Cheetah installation
Cheetah installation
The latest releases and updates Cheetah are hosted on GitHub:
https://github.com/antonbarty/cheetah
To get a copy:
> git clone https://github.com/antonbarty/cheetah.git
Cheetah is open-source and has been released under the GNU GPL v3 license.
Main branches are:
master = stable version, maybe slightly behind the cutting edge
testing = latest developments, but still under internal testing to make sure improvements haven’t broken anything
An old and infrequently updated version is still found on DESY Stash
2. Dependencies
External libraries
Cheetah requires the following libraries and programs to be installed before cheetah itself can be compiled:
Please make sure these are available before building Cheetah.
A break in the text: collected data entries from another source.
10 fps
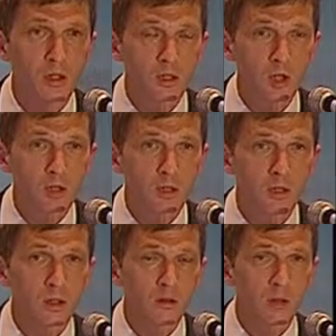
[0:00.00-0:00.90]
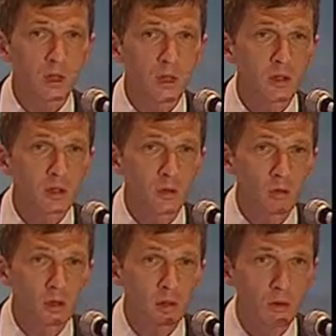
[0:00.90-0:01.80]
This is our suggestion.
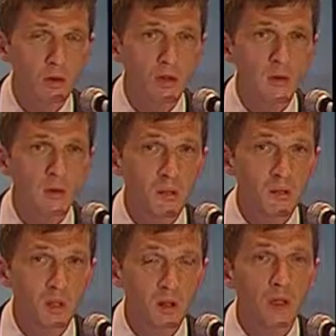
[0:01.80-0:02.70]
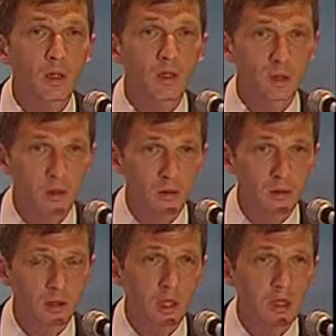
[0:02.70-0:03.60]
Actually, now there are a lot of discussions
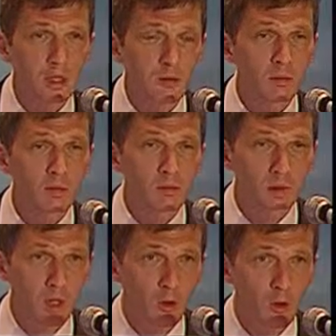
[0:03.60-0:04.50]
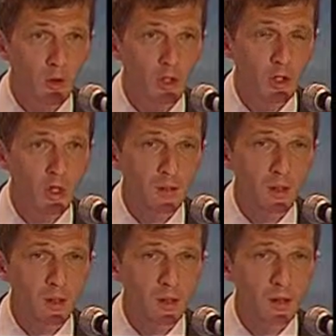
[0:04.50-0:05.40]
about what
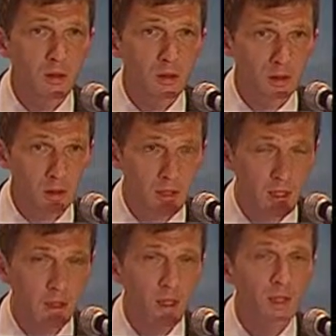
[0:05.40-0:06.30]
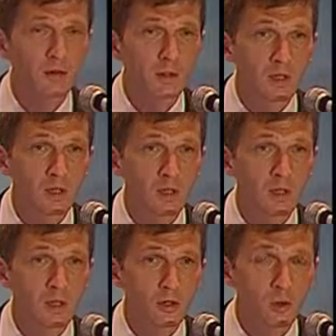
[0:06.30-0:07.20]
should be
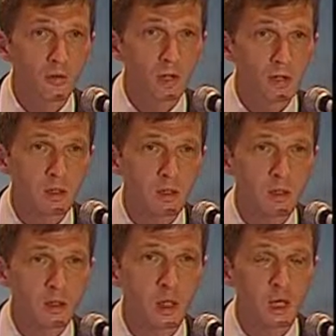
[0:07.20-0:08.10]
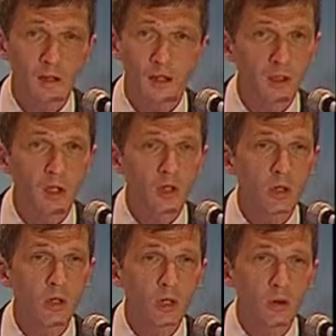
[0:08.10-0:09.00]
the national inventory of forests
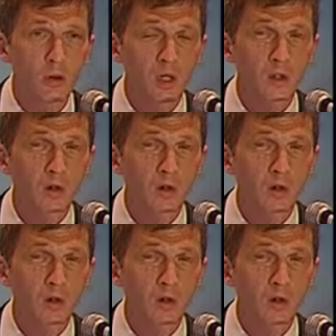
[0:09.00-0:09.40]
in Russia.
If you are compiling on the SLAC machines (eg; psexport.slac.stanford.edu) you can get a copy of cmake this way:
export PATH=~filipe/cmake/bin:${PATH}
If the HDF5 library is not installed in a standard location set the HDF5_ROOT environment variable to point to it, e.g.:
export HDF5_ROOT=${HOME}/local
XTC file reader
In order to read XTC data files produced at SLAC you will also need a copy of the psana front end. This can be obtained from SLAC using the scripts/download_psana.py script.
psana itself is maintained by SLAC and changes from time to time. More information on psana can be found on the Confluence web site at SLAC.
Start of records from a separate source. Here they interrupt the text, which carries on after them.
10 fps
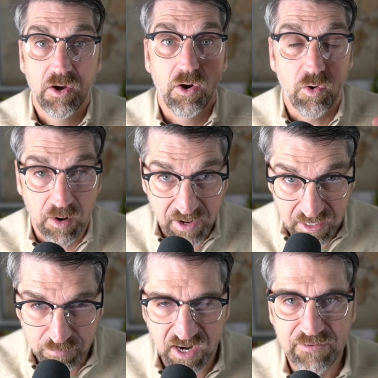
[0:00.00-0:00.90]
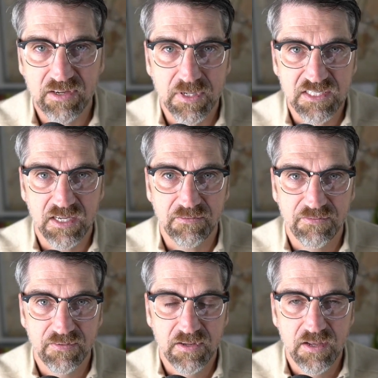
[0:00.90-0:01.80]
Or am I depriving myself?
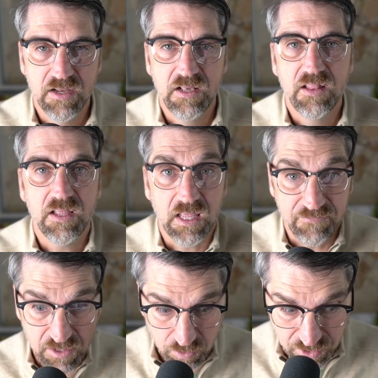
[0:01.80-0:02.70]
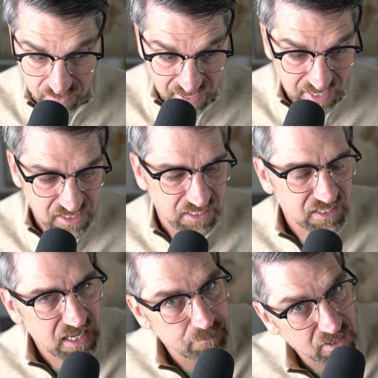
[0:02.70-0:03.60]
If you will do that and
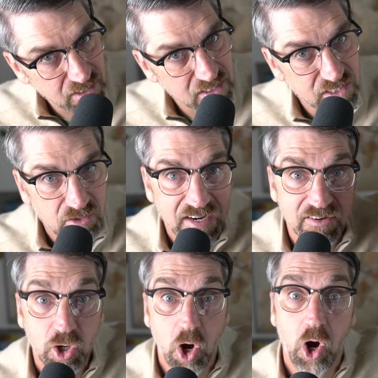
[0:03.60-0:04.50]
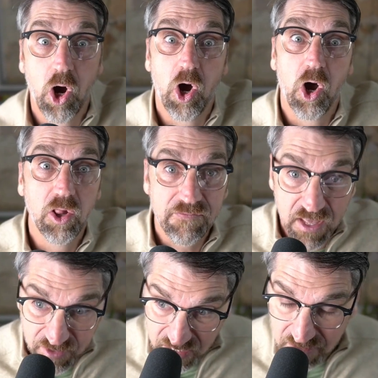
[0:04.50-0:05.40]
keep in consideration all of the
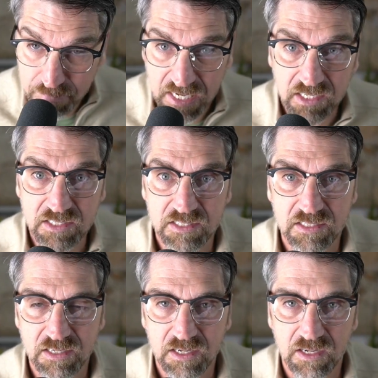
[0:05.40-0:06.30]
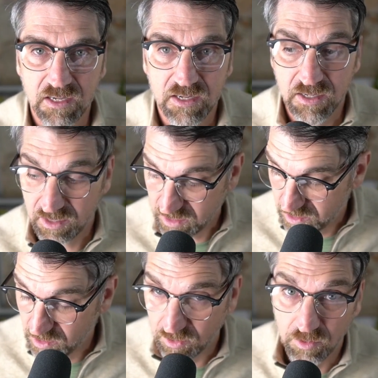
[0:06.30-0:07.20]
other 10 Ps,
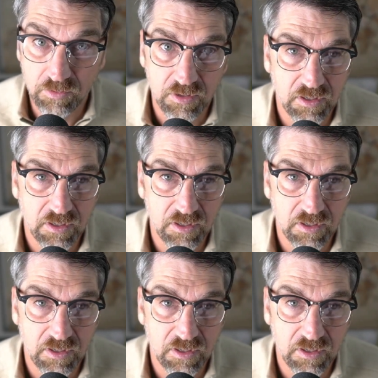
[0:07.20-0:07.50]
you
SLAC can translate XTC files into the more portable HDF5 format. Support for reading SLAC-format HDF5 files will be added in the near future. Although slower than reading XTC files, this will relieve the need to port software to read XTC files.
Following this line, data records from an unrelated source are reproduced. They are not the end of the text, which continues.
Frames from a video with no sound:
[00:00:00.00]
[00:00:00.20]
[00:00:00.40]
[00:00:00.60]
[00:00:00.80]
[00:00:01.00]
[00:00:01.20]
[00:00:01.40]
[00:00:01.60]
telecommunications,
2. Building Cheetah with psana
With all dependencies installed we can start the build:
- Create and go into a build directory:
$ mkdir build
$ cd build
- Run ccmake
$ ccmake ..
- Press "c" to configure.
1. Getting a copy of cheetah
- It's possible that you have to specify ANA_RELEASE manually. It should
point to the ana-current directory, for example on psexport it is
/reg/g/psdm/sw/releases/ana-current/
- You can also specify the CMAKE_INSTALL_PREFIX. I set mine to ~/usr
- If everything went well you should be able to press "g" to generate the Makefiles.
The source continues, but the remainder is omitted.